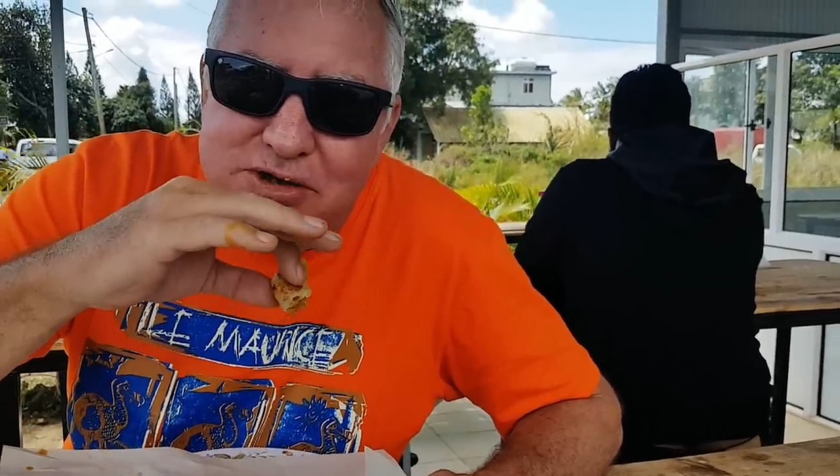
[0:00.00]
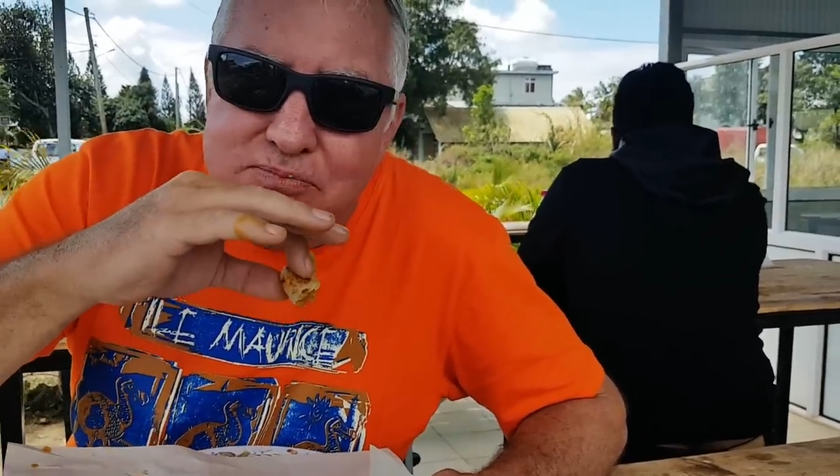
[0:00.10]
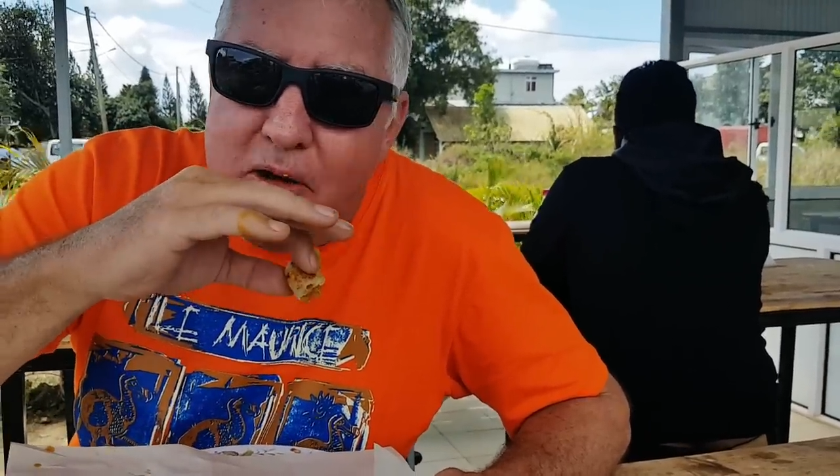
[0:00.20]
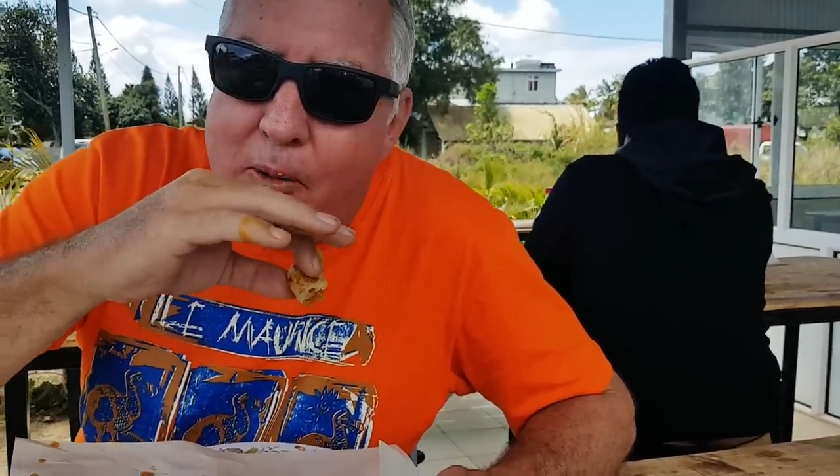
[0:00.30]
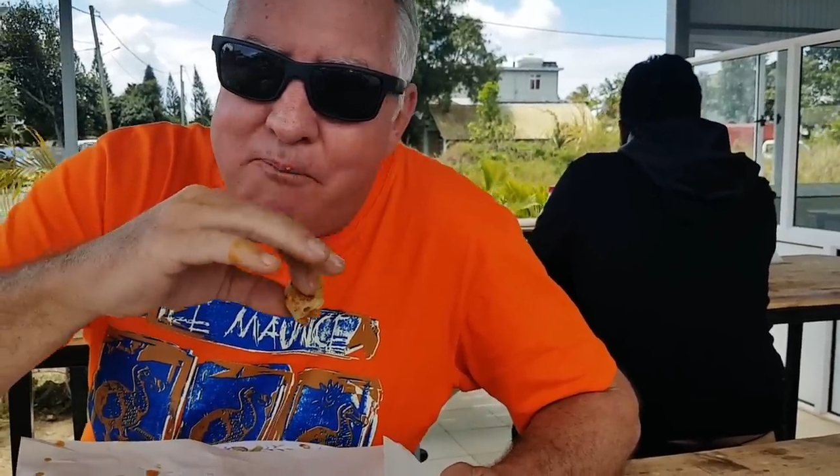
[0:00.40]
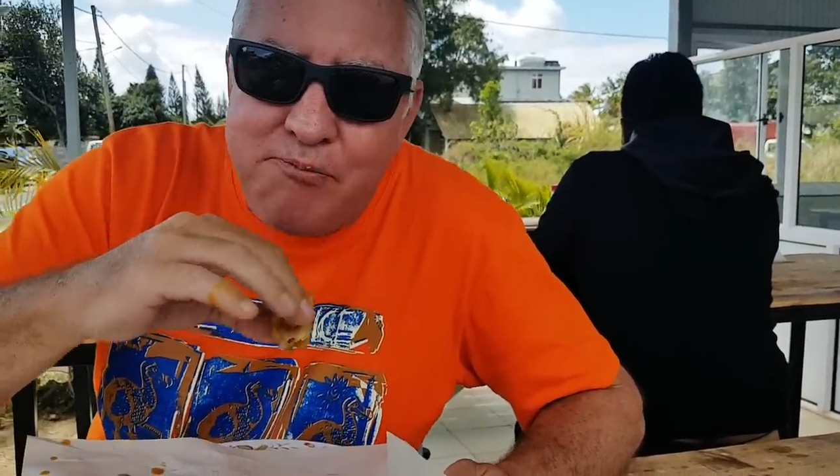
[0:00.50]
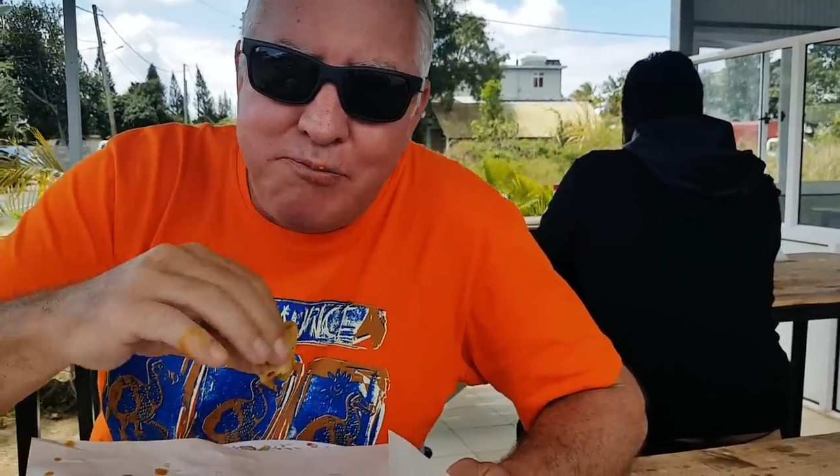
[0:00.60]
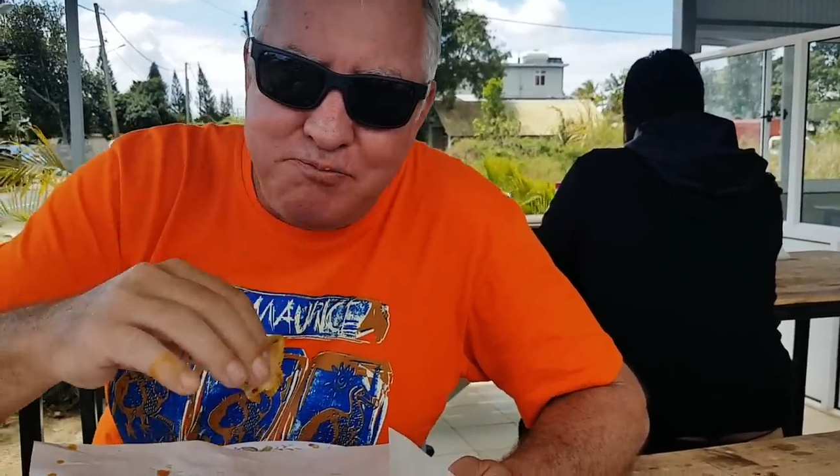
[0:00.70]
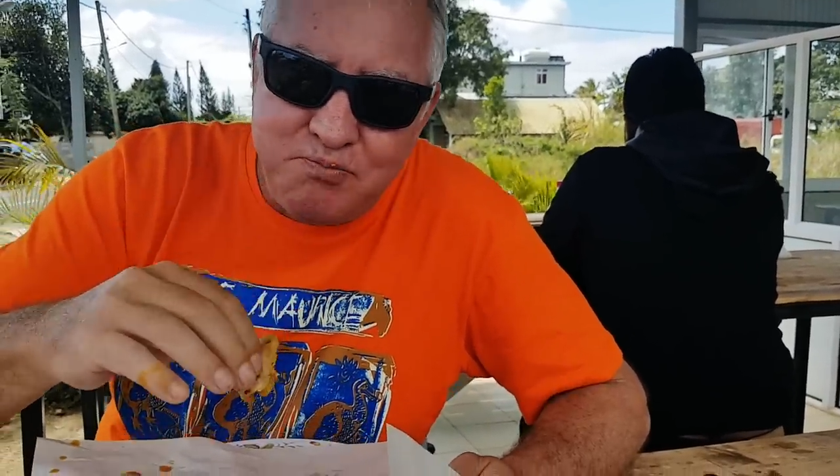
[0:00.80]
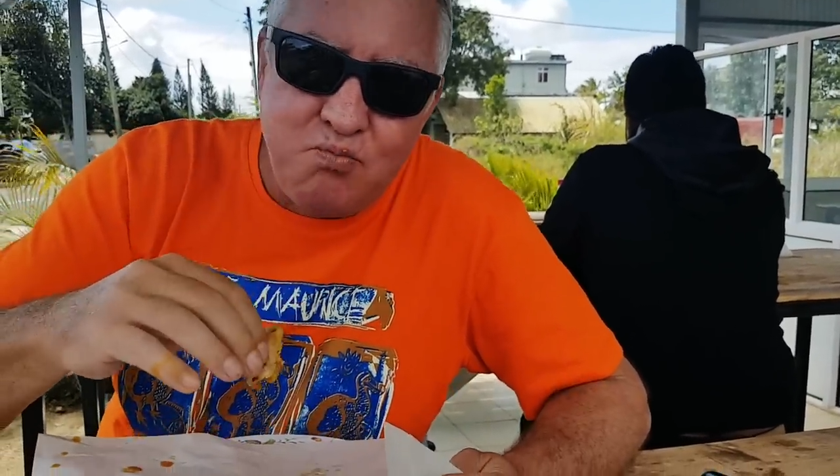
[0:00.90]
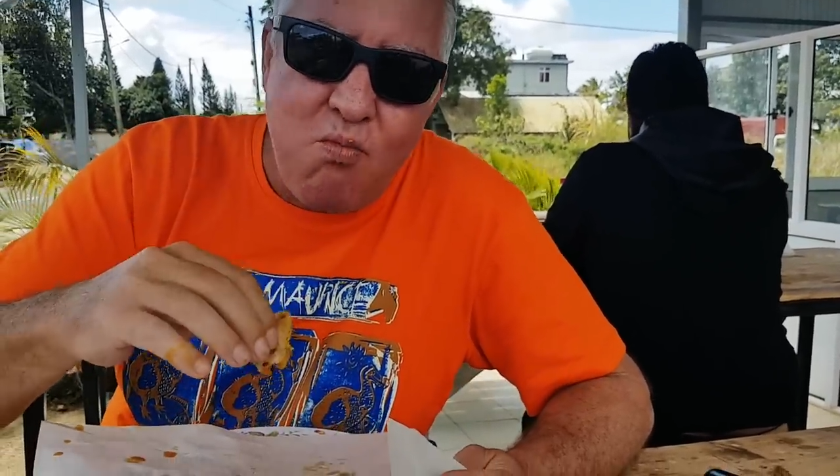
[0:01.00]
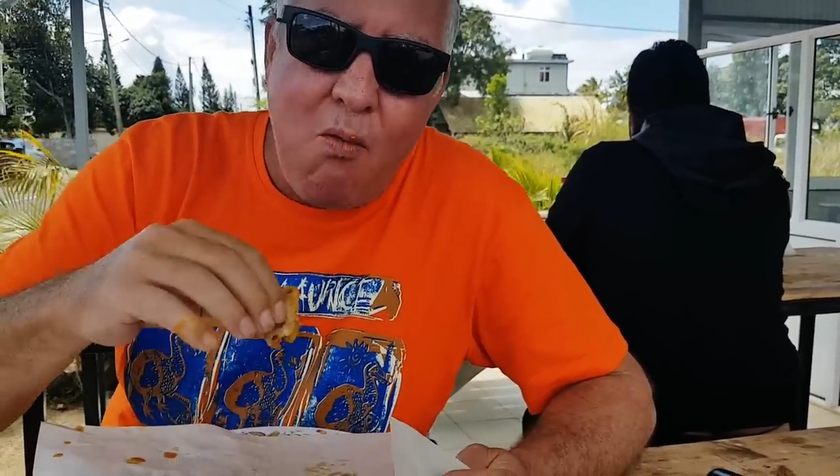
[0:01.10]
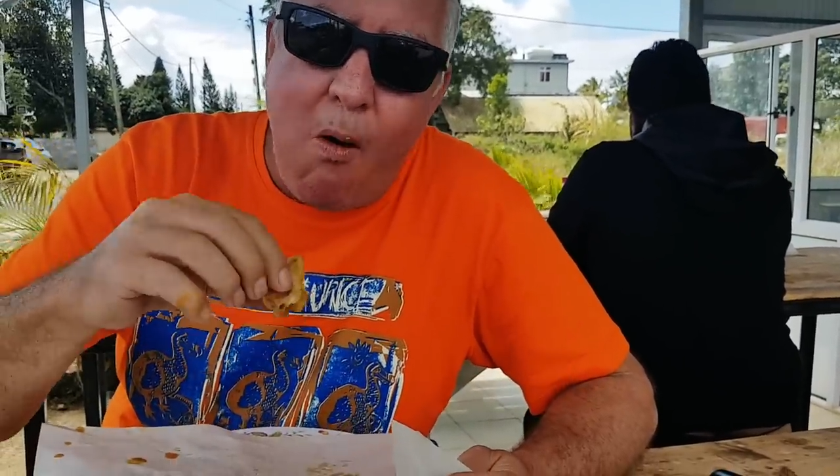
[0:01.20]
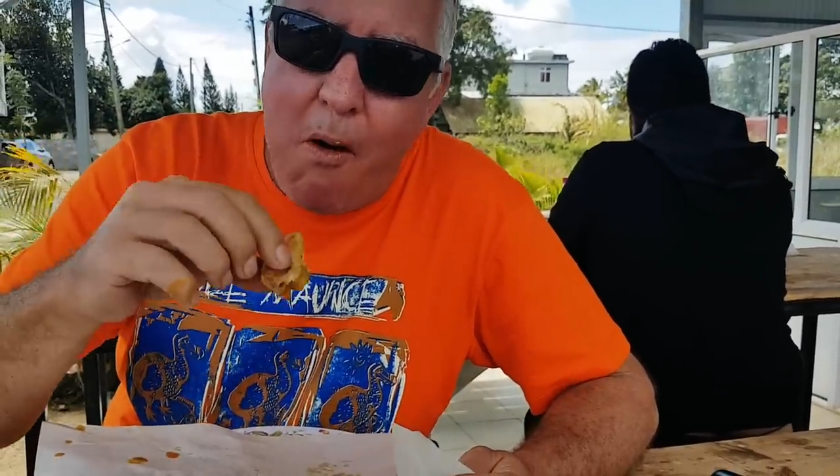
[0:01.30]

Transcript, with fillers: people. I know, I was about to say,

WHAT YOU SHOULD DO: Exactly as written, give every entry again, but not the pictures.

RESULT FOR THIS EXERCISE:
[0:00.00]
[0:00.10]
[0:00.20]
[0:00.30]
[0:00.40]
[0:00.50]
[0:00.60]
[0:00.70]
[0:00.80]
[0:00.90]
[0:01.00]
[0:01.10]
[0:01.20]
[0:01.30]

Transcript, with fillers: people. I know, I was about to say,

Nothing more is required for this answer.